Objectively Speaking, Is Magnus a Patzer Compared to StockFish and AlphaZero?

Sort:
admkoz
SmyslovFan wrote:

For reference, here is the original paper, which repeatedly states that the engine learned from self-play. It gives charts explaining its analysis of openings. I can't find anywhere in the paper that the games it played are not remembered:

https://arxiv.org/pdf/1712.01815.pdf

The evaluation function would be, in effect, a compression of that information.

Suppose it plays a game with K/Q vs K and figures out that K/Q vs K is always a forced mate, if not currently stalemate and the Q can't be taken.  It would have no reason to remember the entire game.  It can just "learn" that that scenario is always a win.  

 

As to exactly how it "learns" that - that is indeed the question.  

Elroch
mcris wrote:
Elroch wrote:
mcris wrote:

Yes, and if it had opening book or let to play by itself in the opening, it would have lost 0 as Black.

Someone has already pointed out the interesting observation that Stockfish got solid positions out if the openings. The problems occurred later. Playing for a draw is not so easy when you have a 130 point Elo deficit.

That someone is a patzer compared to SF. SF never enters QID without opening book. Also does not play French defense like in the games with AZ.

That someone based their comment on StockFish's assessment of the positions.

riagan

Funny!

Elroch
admkoz wrote:
SmyslovFan wrote:

For reference, here is the original paper, which repeatedly states that the engine learned from self-play. It gives charts explaining its analysis of openings. I can't find anywhere in the paper that the games it played are not remembered:

https://arxiv.org/pdf/1712.01815.pdf

You will find the information you want on page 10, where they say AlphaZero uses none of a set of techniques.

The evaluation function would be, in effect, a compression of that information.

A general evaluation function for all positions is not a compressed opening database any more than StockFish's evaluation routine is. Note that one obvious reason is that the moves selected depend on the random exploration of the future and depend on how much time is used for this exploration.

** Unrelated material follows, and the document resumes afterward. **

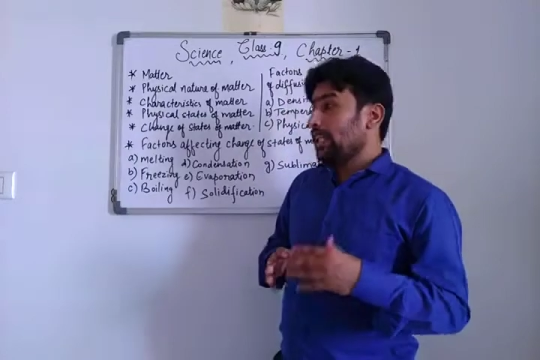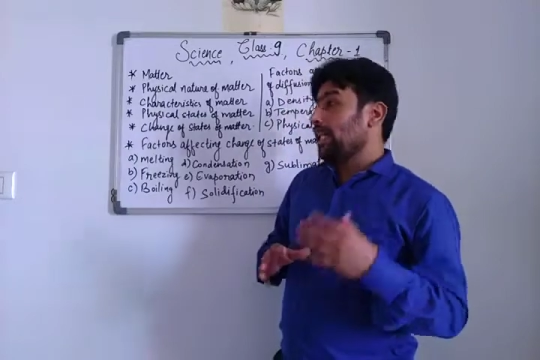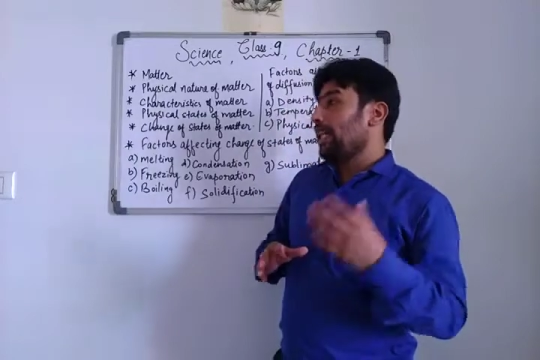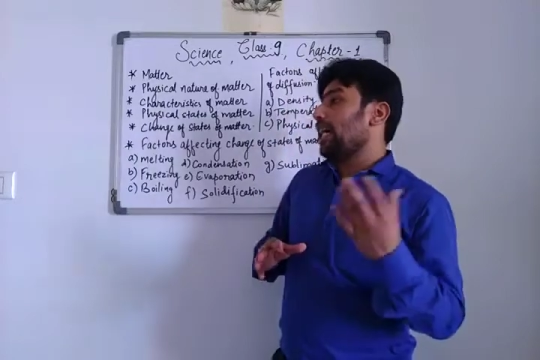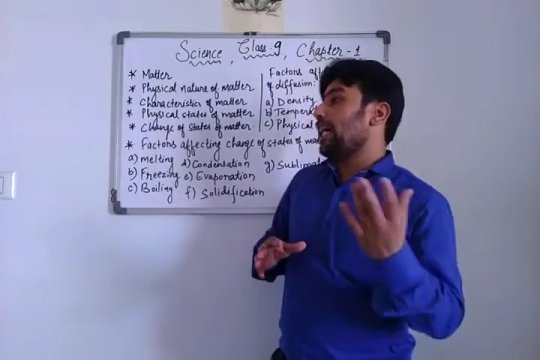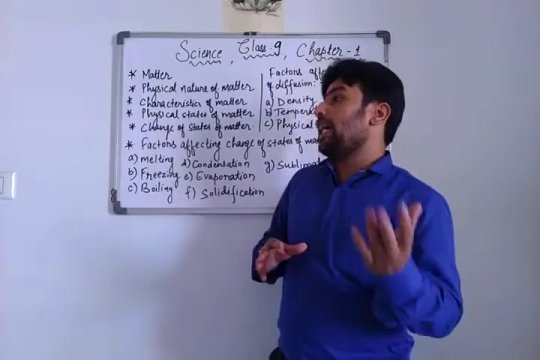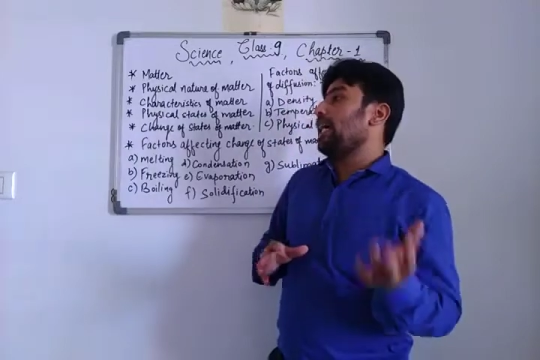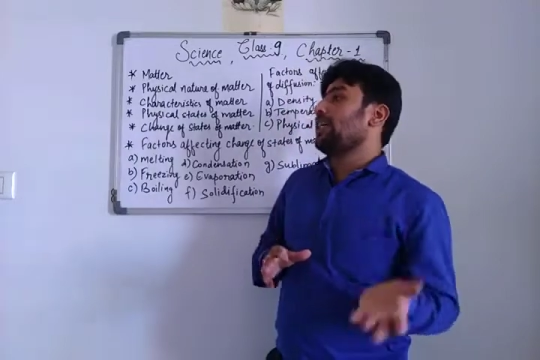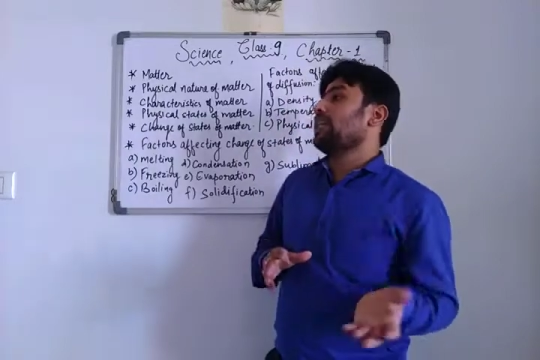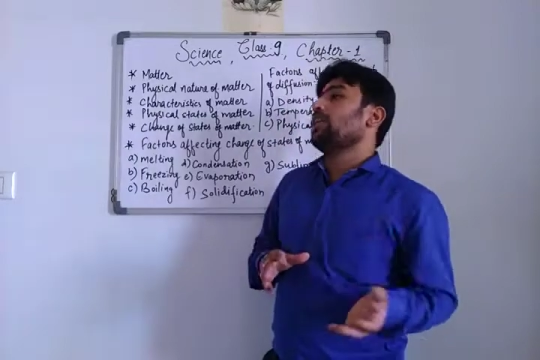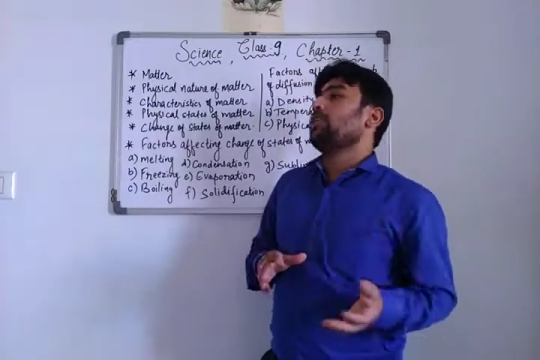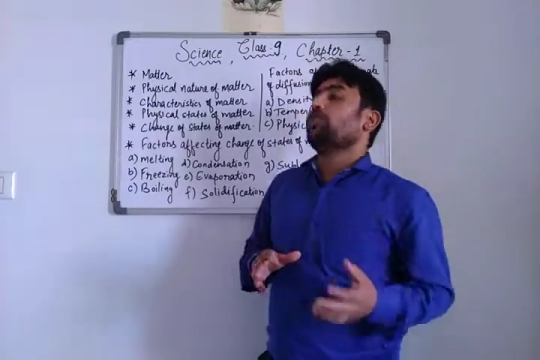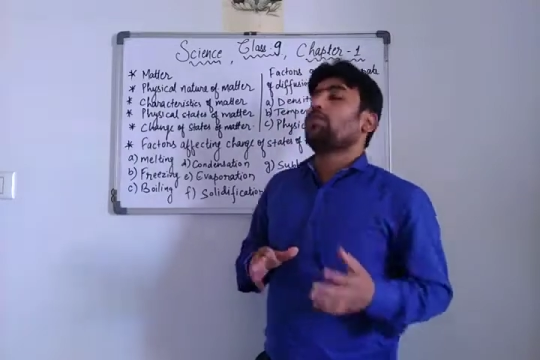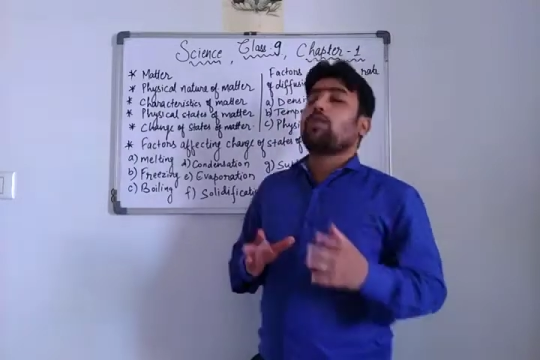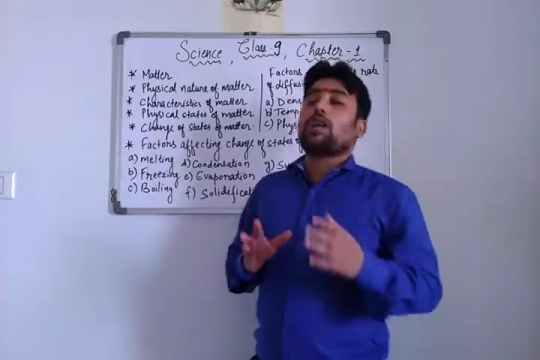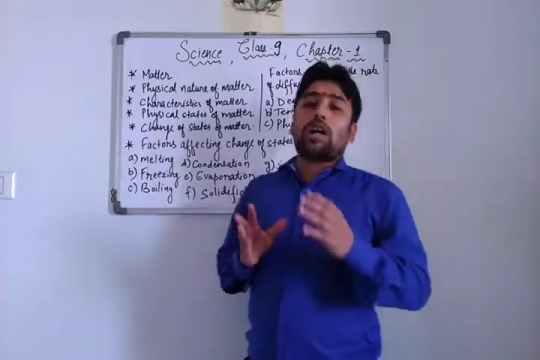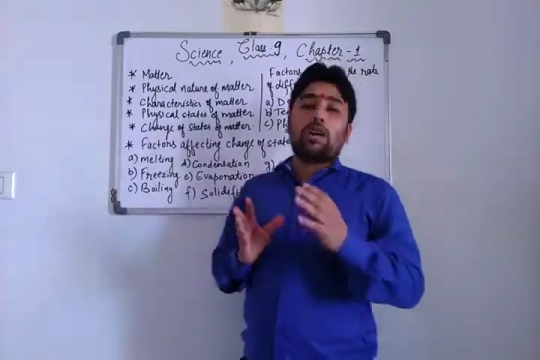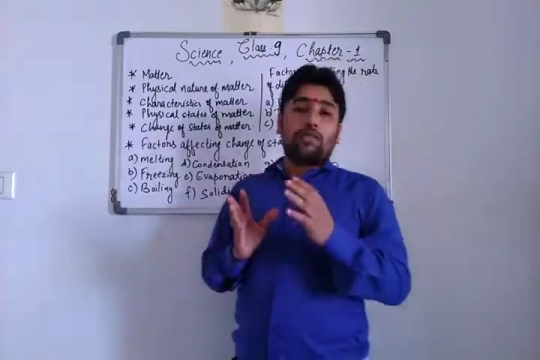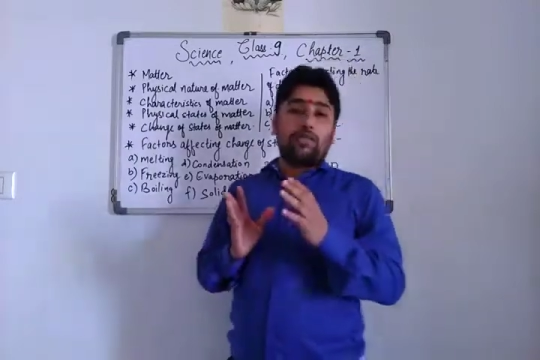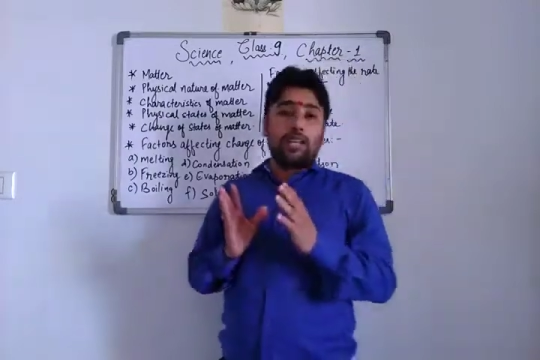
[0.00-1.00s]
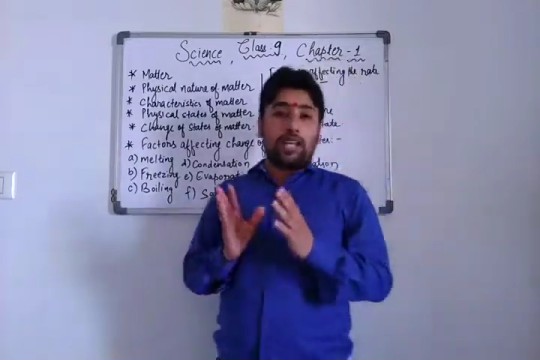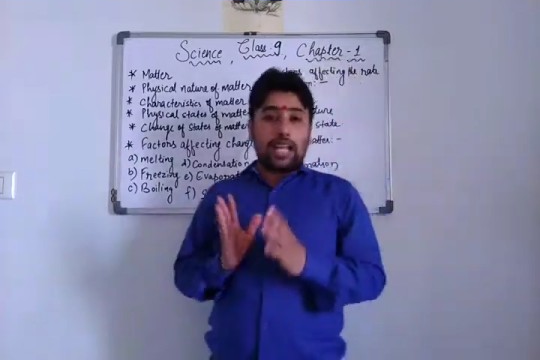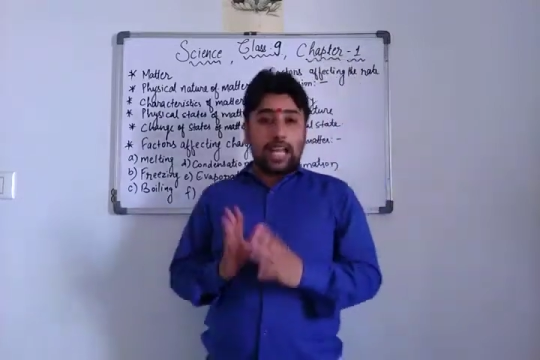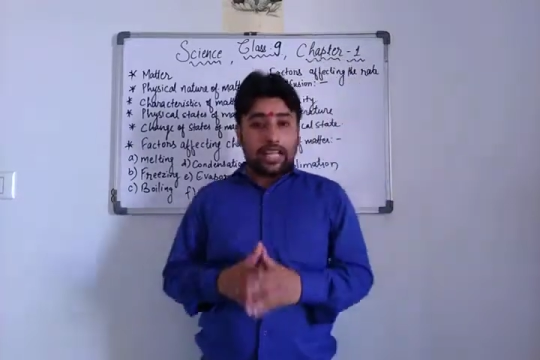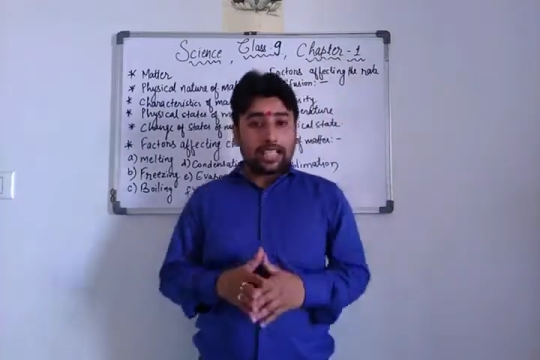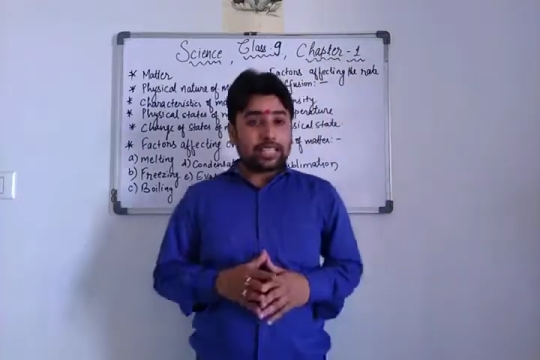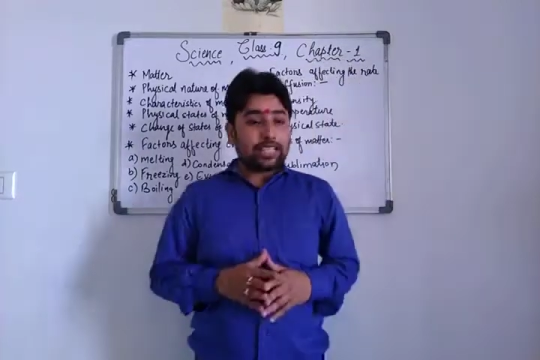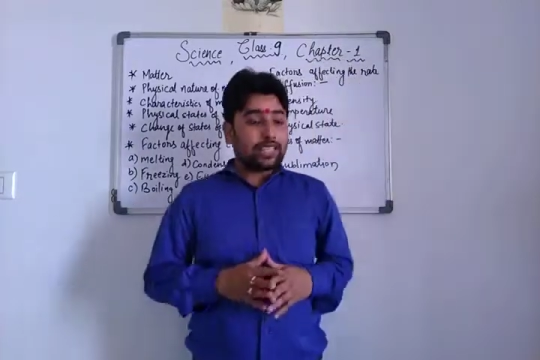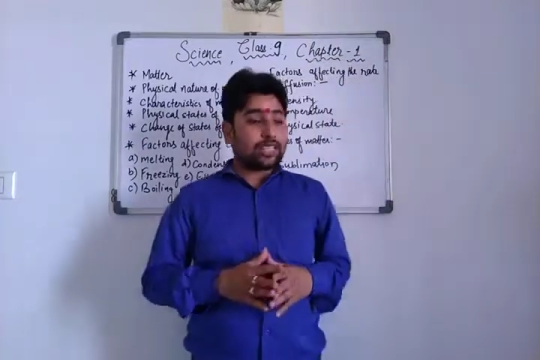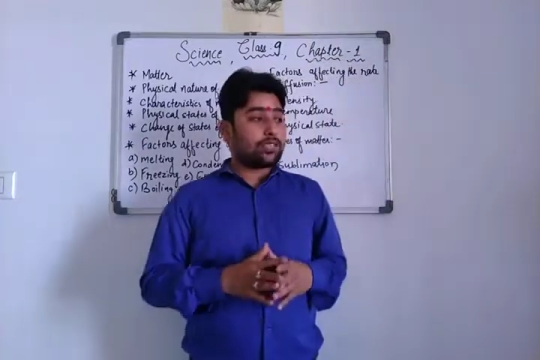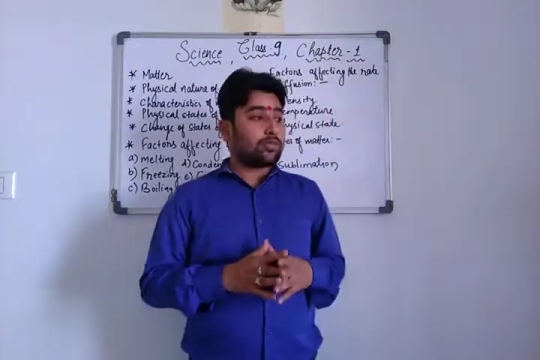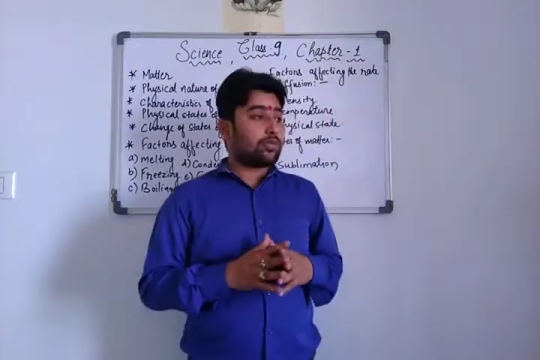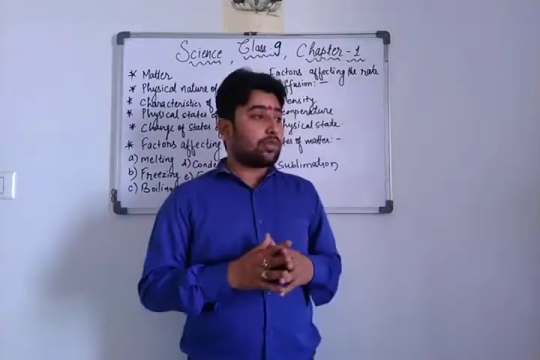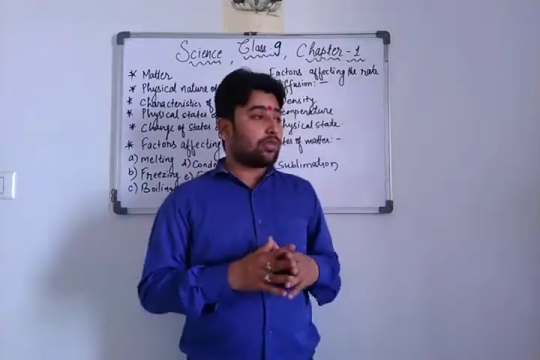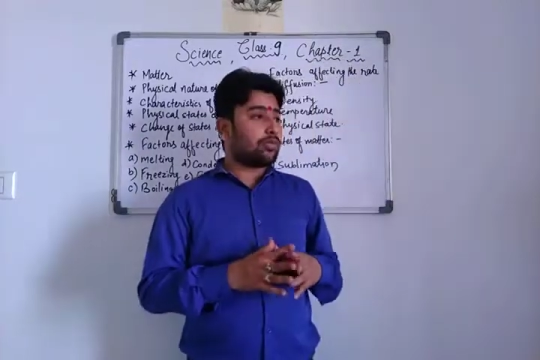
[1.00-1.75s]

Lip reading: And if you have liked this video,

Suppose it plays a game with K/Q vs K and figures out that K/Q vs K is always a forced mate, if not currently stalemate and the Q can't be taken.

It can never do this, it can merely learn from examples that such positions win with probability near 1. It can probably do a good enough job to always find the fastest win in such endings (my opinion, based on what I know).

It would have no reason to remember the entire game.  It can just "learn" that that scenario is always a win.  

As to exactly how it "learns" that - that is indeed the question.  

It learns everything it knows by model-based reinforcement learning, where the model is a neural network trained using minibatches of positions using a method that is quite similar to stochastic gradient descent in supervised learning (I.e. a pseudo-error is generated for each minibatch and the network corrected by combining the pseudo-error, a learning rate and the gradient of the pseudo-error with respect to all of the neural network parameters.

mcris
Elroch wrote:
mcris wrote:
Elroch wrote:
mcris wrote:

Yes, and if it had opening book or let to play by itself in the opening, it would have lost 0 as Black.

Someone has already pointed out the interesting observation that Stockfish got solid positions out if the openings. The problems occurred later. Playing for a draw is not so easy when you have a 130 point Elo deficit.

That someone is a patzer compared to SF. SF never enters QID without opening book. Also does not play French defense like in the games with AZ.

That someone based their comment on StockFish's assessment of the positions.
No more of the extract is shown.